Segment Start: Exercise input

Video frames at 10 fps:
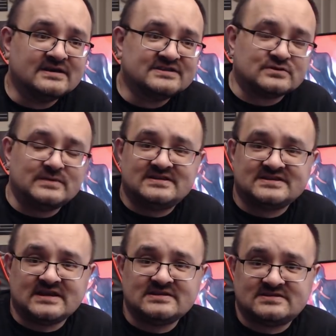So we
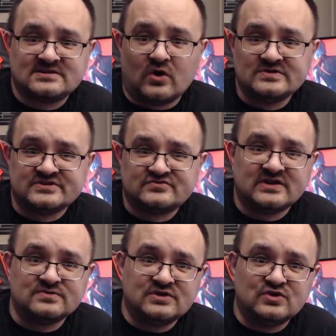decided to
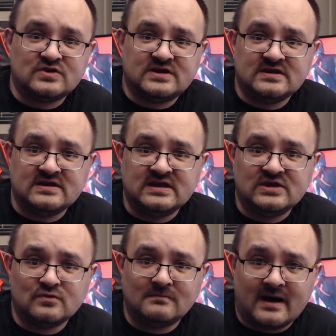concentrate in the UK and
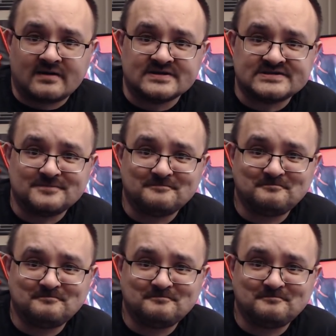EU markets.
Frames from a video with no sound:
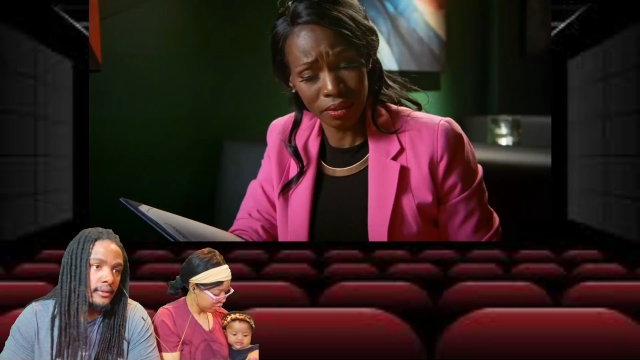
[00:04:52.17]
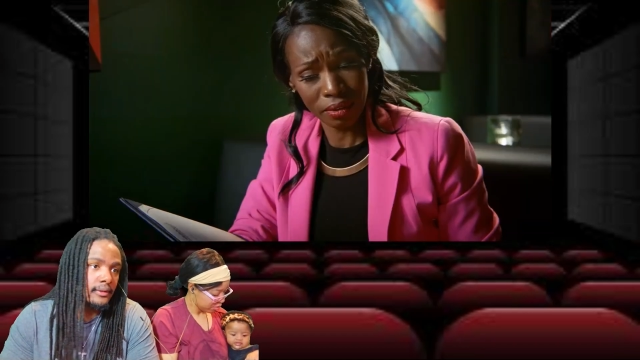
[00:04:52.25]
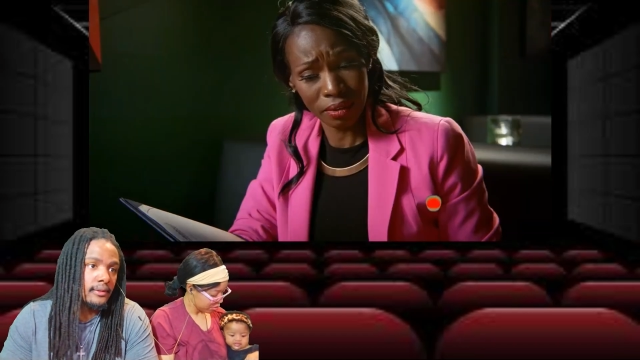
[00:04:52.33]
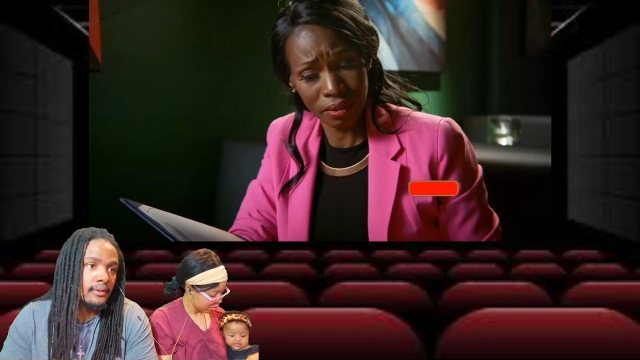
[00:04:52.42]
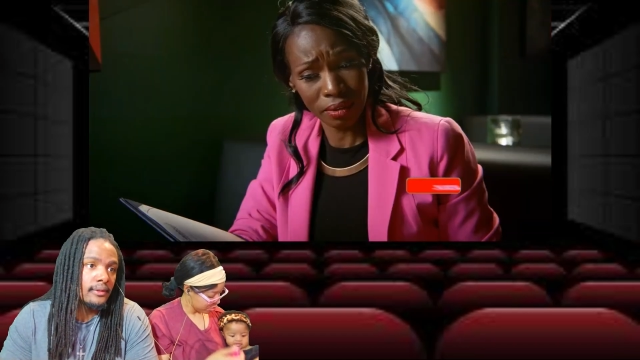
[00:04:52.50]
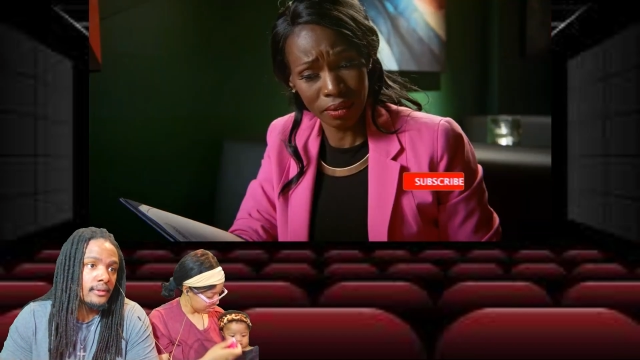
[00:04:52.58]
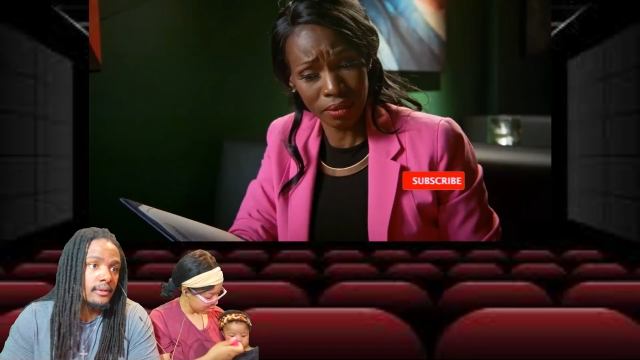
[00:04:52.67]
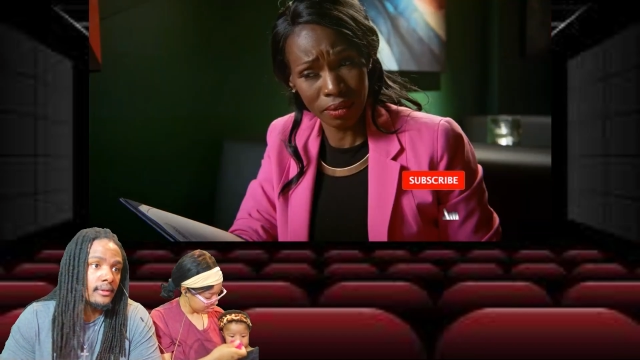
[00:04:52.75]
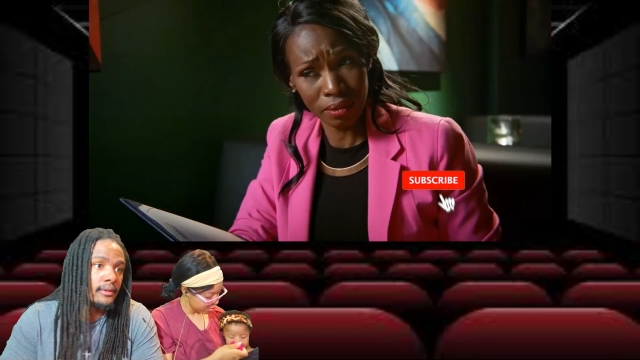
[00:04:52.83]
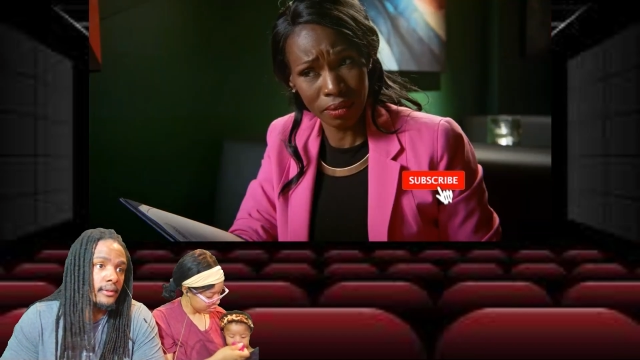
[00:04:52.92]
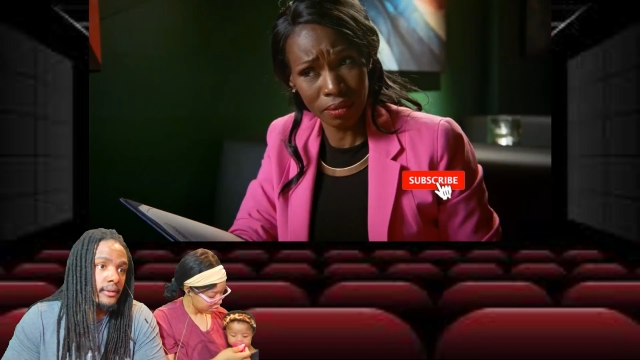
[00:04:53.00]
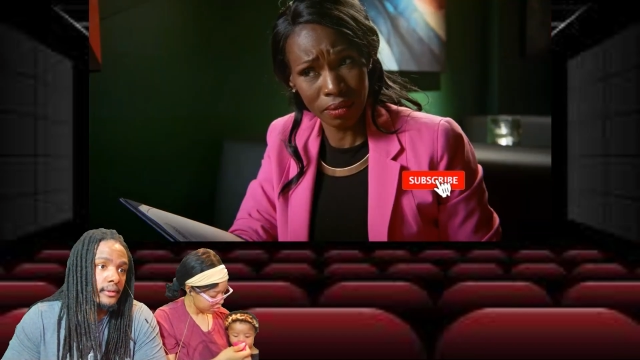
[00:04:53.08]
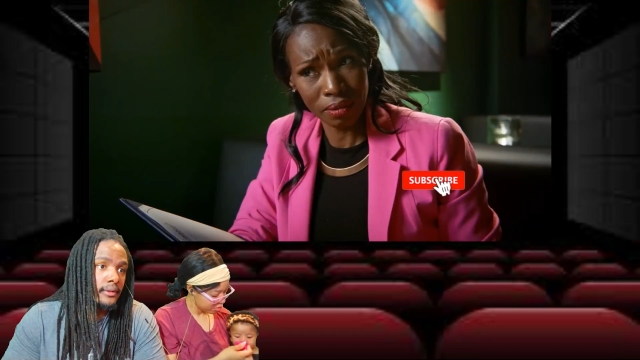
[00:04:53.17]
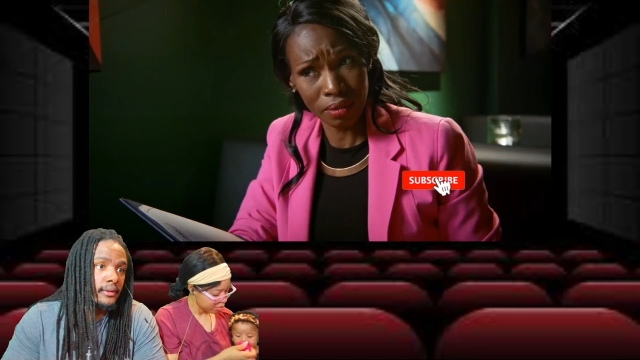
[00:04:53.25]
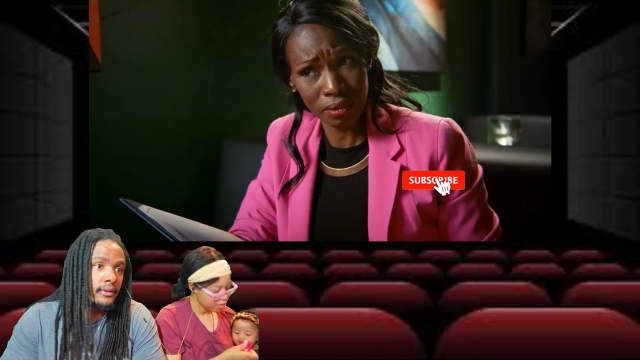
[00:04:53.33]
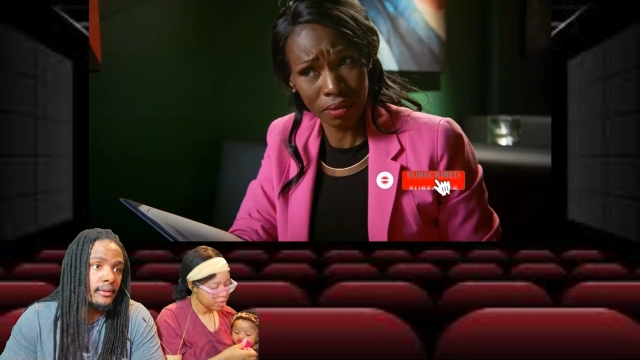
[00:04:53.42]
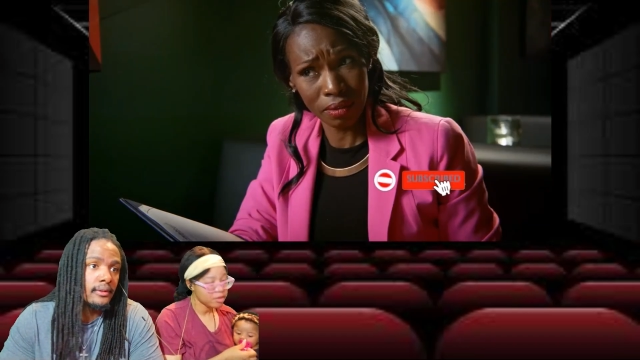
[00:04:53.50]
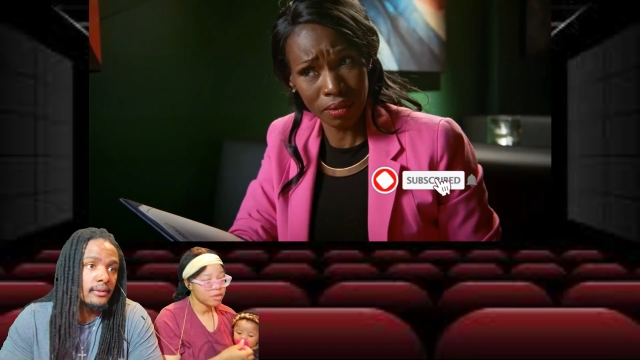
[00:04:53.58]

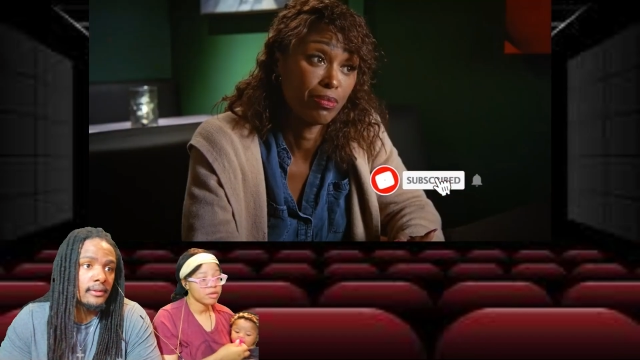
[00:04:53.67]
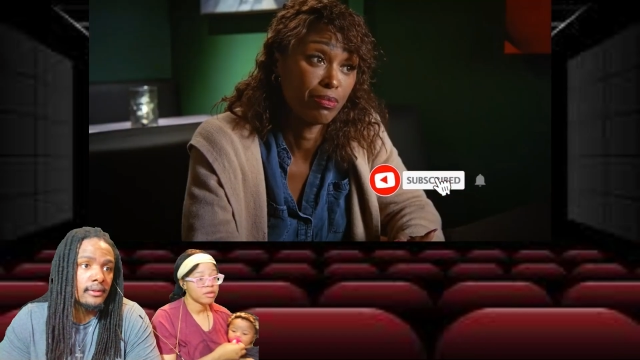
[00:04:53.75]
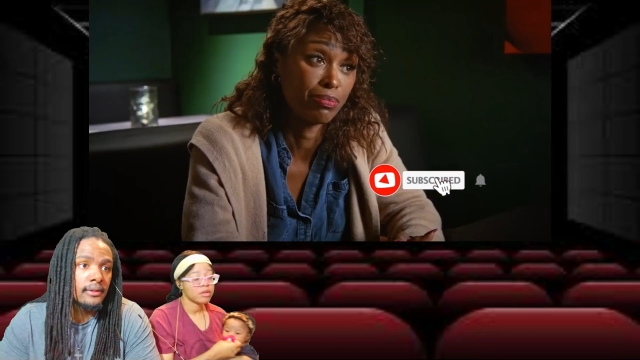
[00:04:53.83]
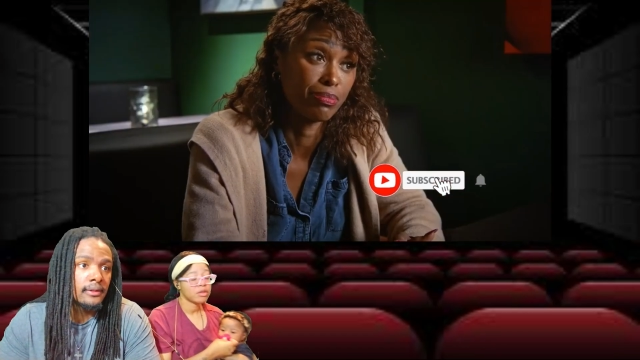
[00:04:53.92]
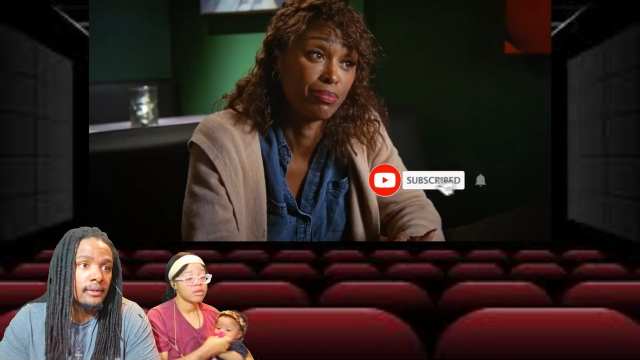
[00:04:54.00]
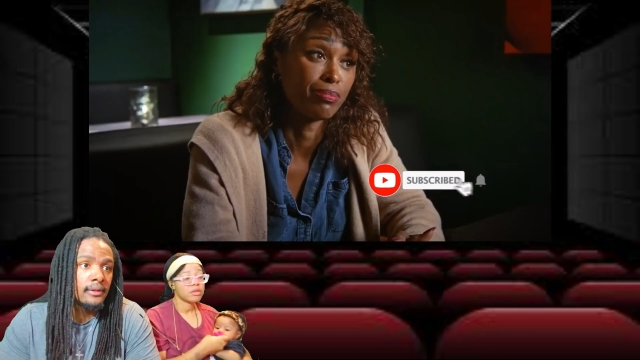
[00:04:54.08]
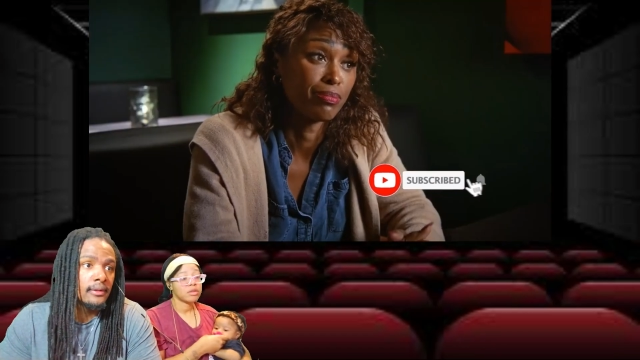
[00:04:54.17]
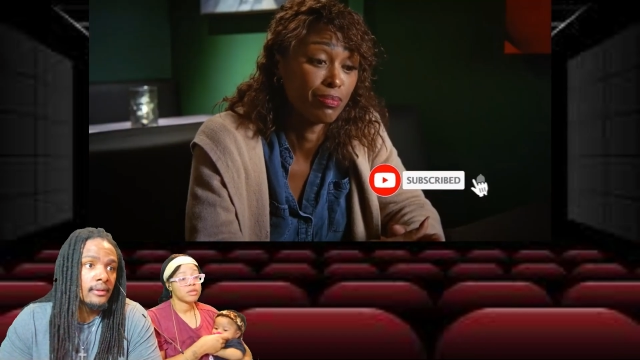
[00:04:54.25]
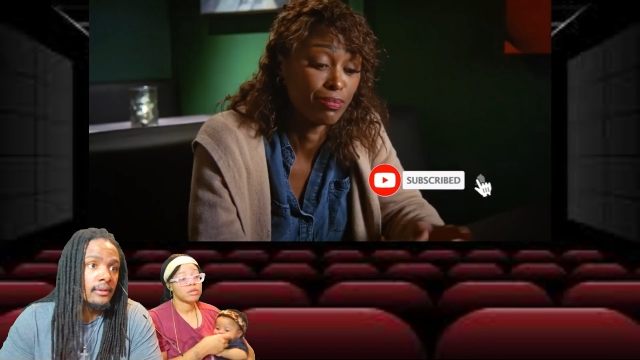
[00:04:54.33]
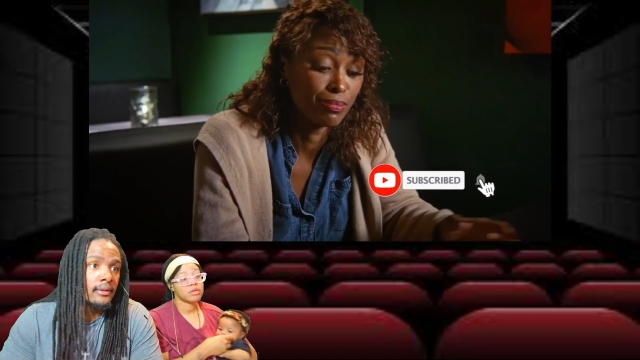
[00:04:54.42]
Nobody speaks.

Segment End: Exercise input

### [Your objective]
Each line of the data above must be repeated exactly, images excluded.

### [Answer to this exercise]
Video frames at 10 fps:
So we
decided to
concentrate in the UK and
EU markets.
Frames from a video with no sound:
[00:04:52.17]
[00:04:52.25]
[00:04:52.33]
[00:04:52.42]
[00:04:52.50]
[00:04:52.58]
[00:04:52.67]
[00:04:52.75]
[00:04:52.83]
[00:04:52.92]
[00:04:53.00]
[00:04:53.08]
[00:04:53.17]
[00:04:53.25]
[00:04:53.33]
[00:04:53.42]
[00:04:53.50]
[00:04:53.58]

[00:04:53.67]
[00:04:53.75]
[00:04:53.83]
[00:04:53.92]
[00:04:54.00]
[00:04:54.08]
[00:04:54.17]
[00:04:54.25]
[00:04:54.33]
[00:04:54.42]
Nobody speaks.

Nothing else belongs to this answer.